*Given data*:
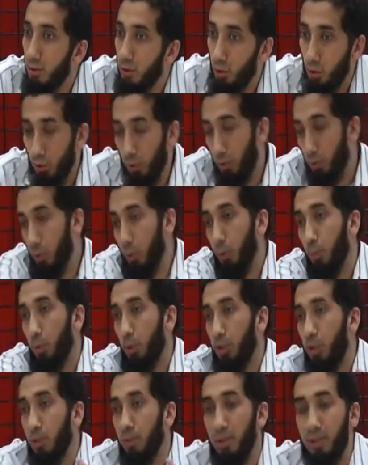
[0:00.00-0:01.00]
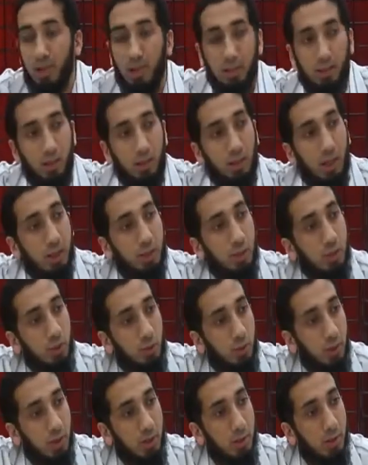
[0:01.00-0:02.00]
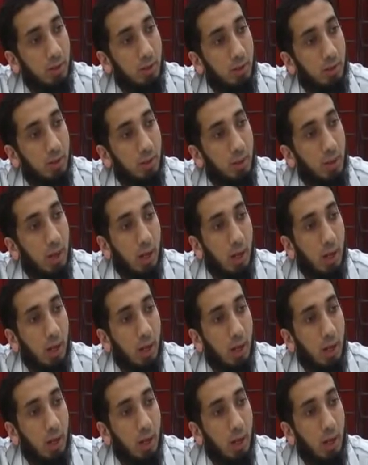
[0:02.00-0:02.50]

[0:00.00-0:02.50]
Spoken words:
You put them in that situation.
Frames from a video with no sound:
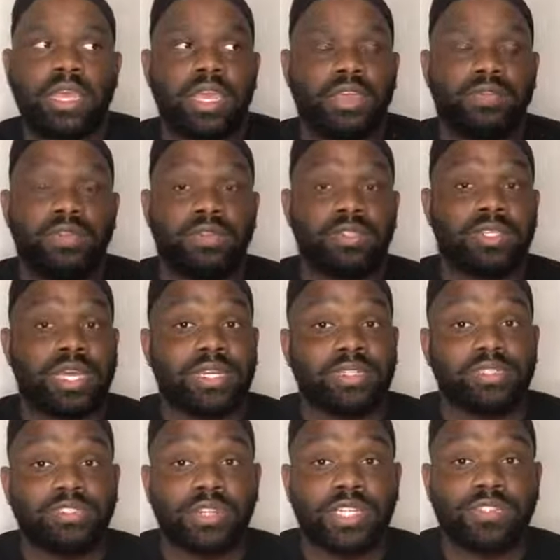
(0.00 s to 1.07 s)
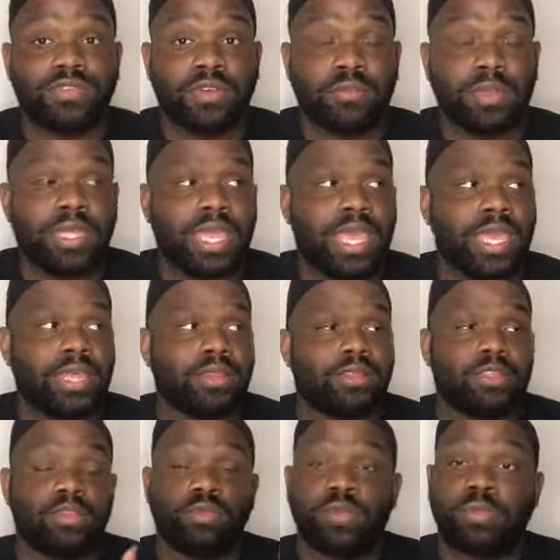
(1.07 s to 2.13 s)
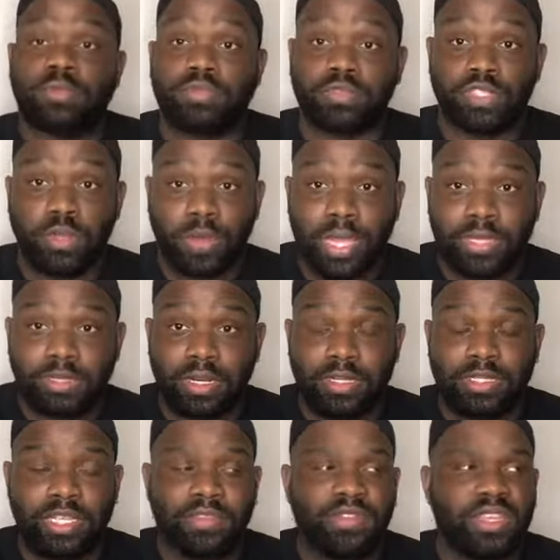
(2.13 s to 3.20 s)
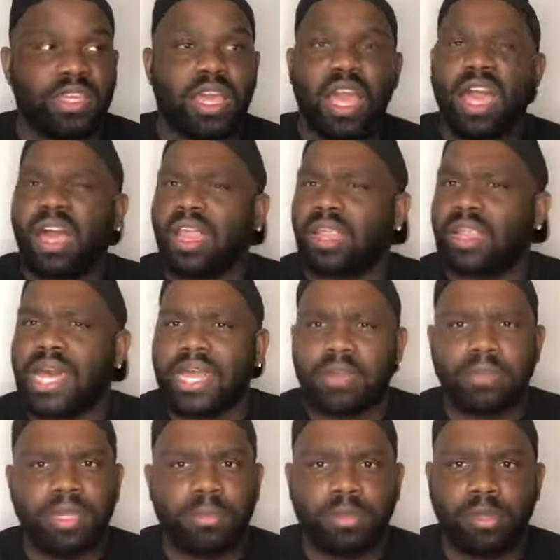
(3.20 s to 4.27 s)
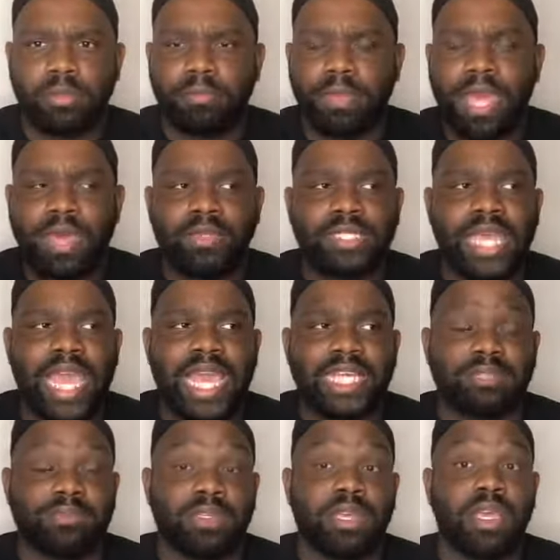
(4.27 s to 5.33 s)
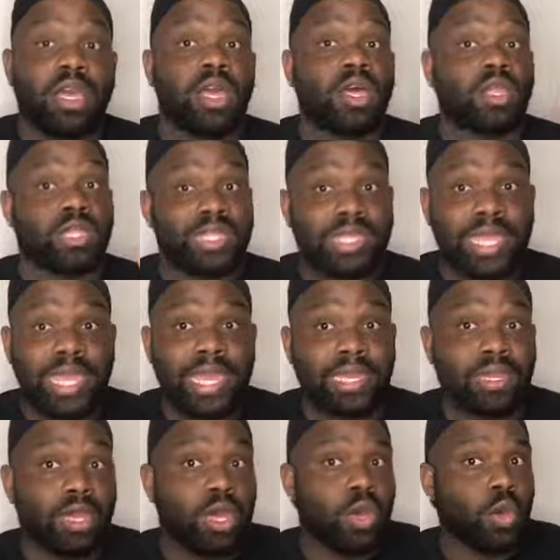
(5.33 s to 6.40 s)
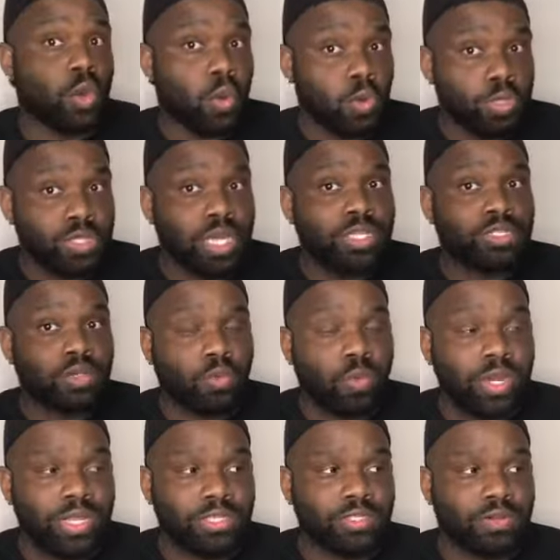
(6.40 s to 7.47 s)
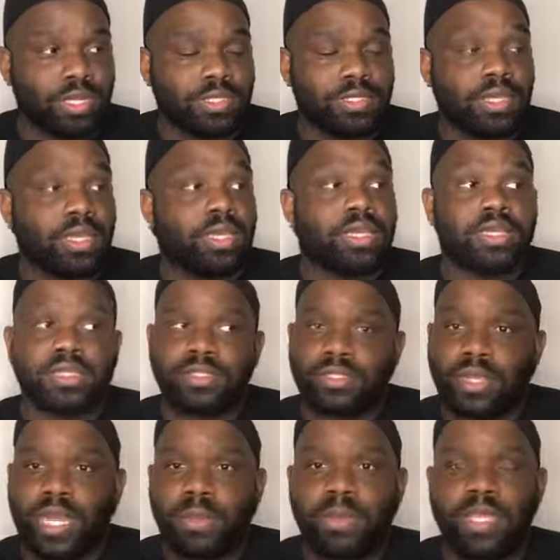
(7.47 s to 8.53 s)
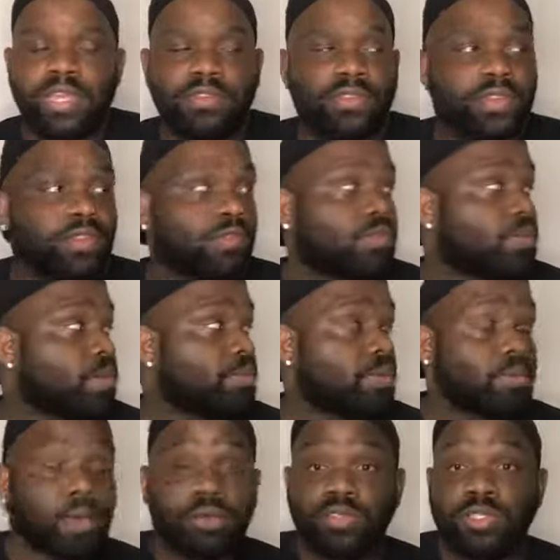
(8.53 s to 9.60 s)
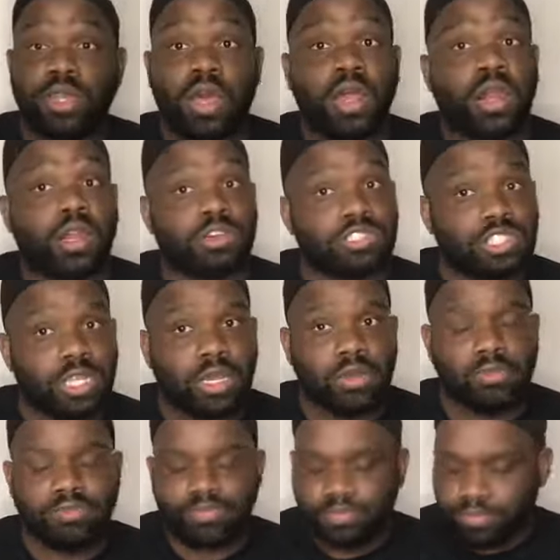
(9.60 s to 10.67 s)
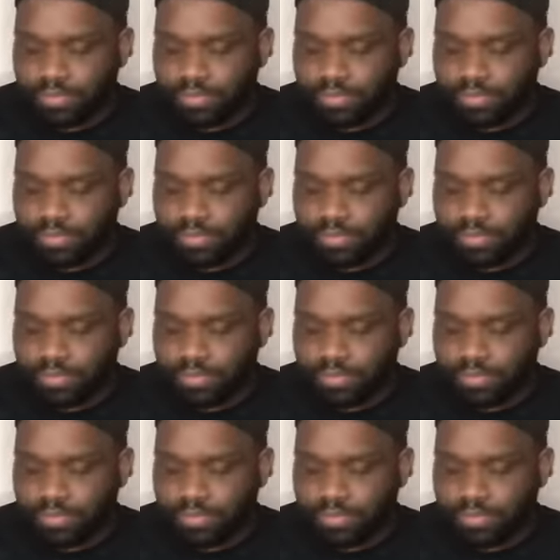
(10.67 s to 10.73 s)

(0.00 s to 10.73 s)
If you design this dress for me and we showcase it on TV, a lot of people are bound to ask me, LeeAnne, who designed your wedding dress? So that would give you free promotion on our show.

*Your assignment*: Every line of the listing above is to be set down verbatim, without the pictures.

*Result for this task*:
[0:00.00-0:01.00]
[0:01.00-0:02.00]
[0:02.00-0:02.50]

[0:00.00-0:02.50]
Spoken words:
You put them in that situation.
Frames from a video with no sound:
(0.00 s to 1.07 s)
(1.07 s to 2.13 s)
(2.13 s to 3.20 s)
(3.20 s to 4.27 s)
(4.27 s to 5.33 s)
(5.33 s to 6.40 s)
(6.40 s to 7.47 s)
(7.47 s to 8.53 s)
(8.53 s to 9.60 s)
(9.60 s to 10.67 s)
(10.67 s to 10.73 s)

(0.00 s to 10.73 s)
If you design this dress for me and we showcase it on TV, a lot of people are bound to ask me, LeeAnne, who designed your wedding dress? So that would give you free promotion on our show.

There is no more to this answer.